--- RECORDS FOR THIS TASK Enclosed Below ---
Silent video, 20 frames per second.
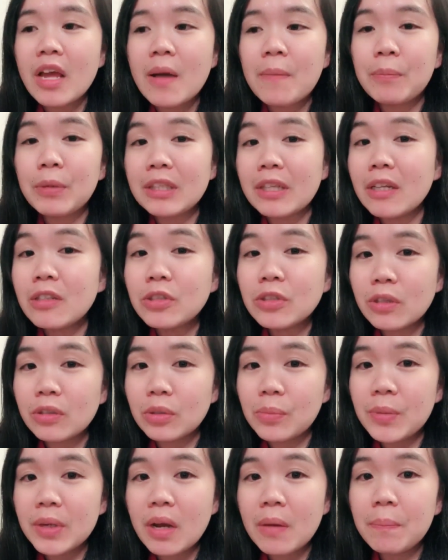potential
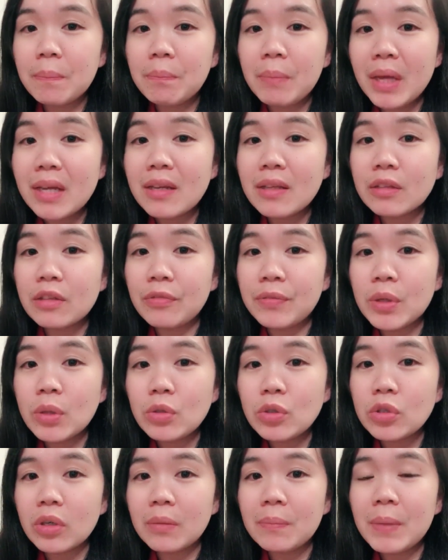to become big in the
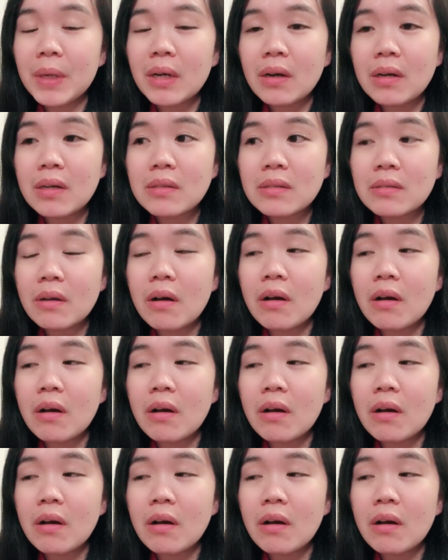future because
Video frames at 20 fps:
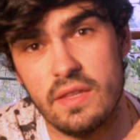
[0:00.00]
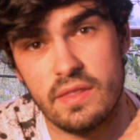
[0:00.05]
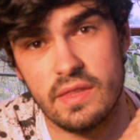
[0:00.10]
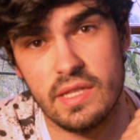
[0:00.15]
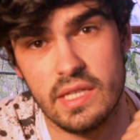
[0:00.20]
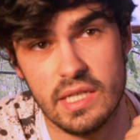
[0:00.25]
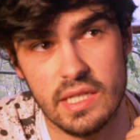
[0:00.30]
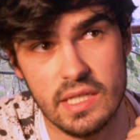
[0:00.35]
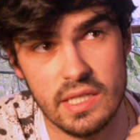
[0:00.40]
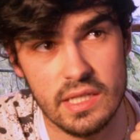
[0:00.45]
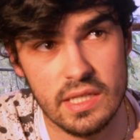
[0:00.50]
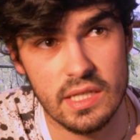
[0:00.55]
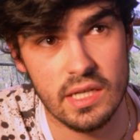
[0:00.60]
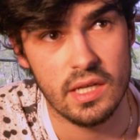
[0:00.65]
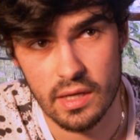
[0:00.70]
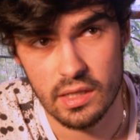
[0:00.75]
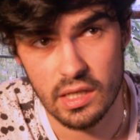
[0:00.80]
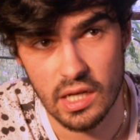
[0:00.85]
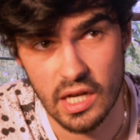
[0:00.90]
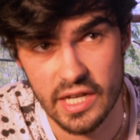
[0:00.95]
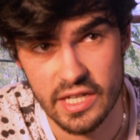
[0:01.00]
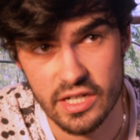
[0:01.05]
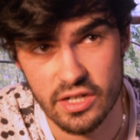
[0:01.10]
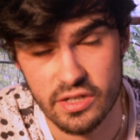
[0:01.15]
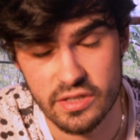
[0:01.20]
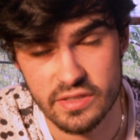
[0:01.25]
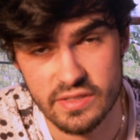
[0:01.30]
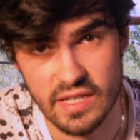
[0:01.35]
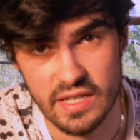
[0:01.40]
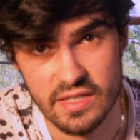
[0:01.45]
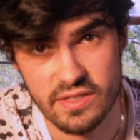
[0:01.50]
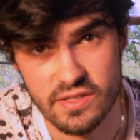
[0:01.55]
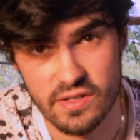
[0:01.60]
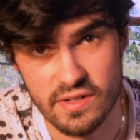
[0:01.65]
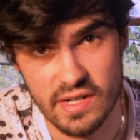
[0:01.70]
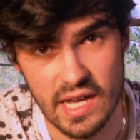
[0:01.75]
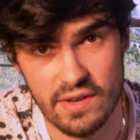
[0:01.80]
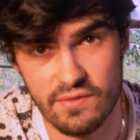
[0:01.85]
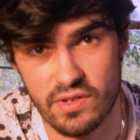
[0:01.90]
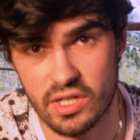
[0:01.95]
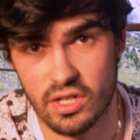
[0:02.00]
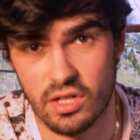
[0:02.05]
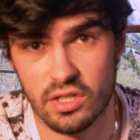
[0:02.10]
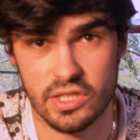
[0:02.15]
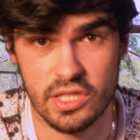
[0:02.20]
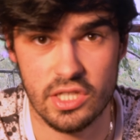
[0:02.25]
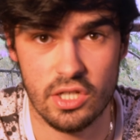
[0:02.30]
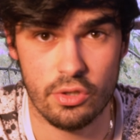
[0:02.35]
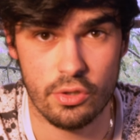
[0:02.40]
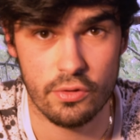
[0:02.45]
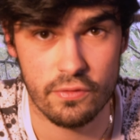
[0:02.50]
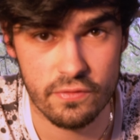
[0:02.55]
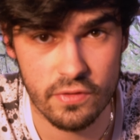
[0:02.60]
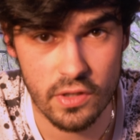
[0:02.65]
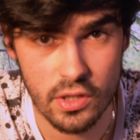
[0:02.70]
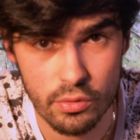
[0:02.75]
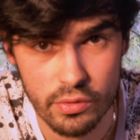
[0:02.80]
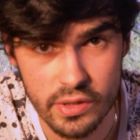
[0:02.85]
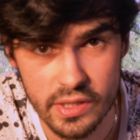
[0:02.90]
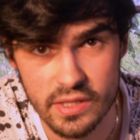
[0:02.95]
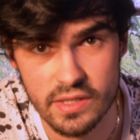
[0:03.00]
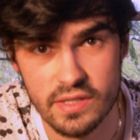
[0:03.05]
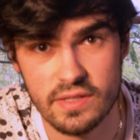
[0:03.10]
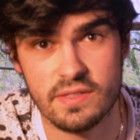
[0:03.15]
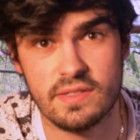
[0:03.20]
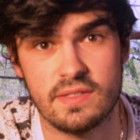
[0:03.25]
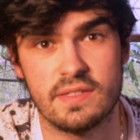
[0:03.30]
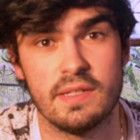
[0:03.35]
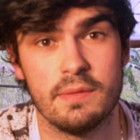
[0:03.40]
the LiDAR sensor having all the autofocus,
--- End of Enclosed RECORDS FOR THIS TASK ---
TASK GOAL —
Pictures stay out; the data above is to be returned exactly.

TASK RESULT —
Silent video, 20 frames per second.
potential
to become big in the
future because
Video frames at 20 fps:
[0:00.00]
[0:00.05]
[0:00.10]
[0:00.15]
[0:00.20]
[0:00.25]
[0:00.30]
[0:00.35]
[0:00.40]
[0:00.45]
[0:00.50]
[0:00.55]
[0:00.60]
[0:00.65]
[0:00.70]
[0:00.75]
[0:00.80]
[0:00.85]
[0:00.90]
[0:00.95]
[0:01.00]
[0:01.05]
[0:01.10]
[0:01.15]
[0:01.20]
[0:01.25]
[0:01.30]
[0:01.35]
[0:01.40]
[0:01.45]
[0:01.50]
[0:01.55]
[0:01.60]
[0:01.65]
[0:01.70]
[0:01.75]
[0:01.80]
[0:01.85]
[0:01.90]
[0:01.95]
[0:02.00]
[0:02.05]
[0:02.10]
[0:02.15]
[0:02.20]
[0:02.25]
[0:02.30]
[0:02.35]
[0:02.40]
[0:02.45]
[0:02.50]
[0:02.55]
[0:02.60]
[0:02.65]
[0:02.70]
[0:02.75]
[0:02.80]
[0:02.85]
[0:02.90]
[0:02.95]
[0:03.00]
[0:03.05]
[0:03.10]
[0:03.15]
[0:03.20]
[0:03.25]
[0:03.30]
[0:03.35]
[0:03.40]
the LiDAR sensor having all the autofocus,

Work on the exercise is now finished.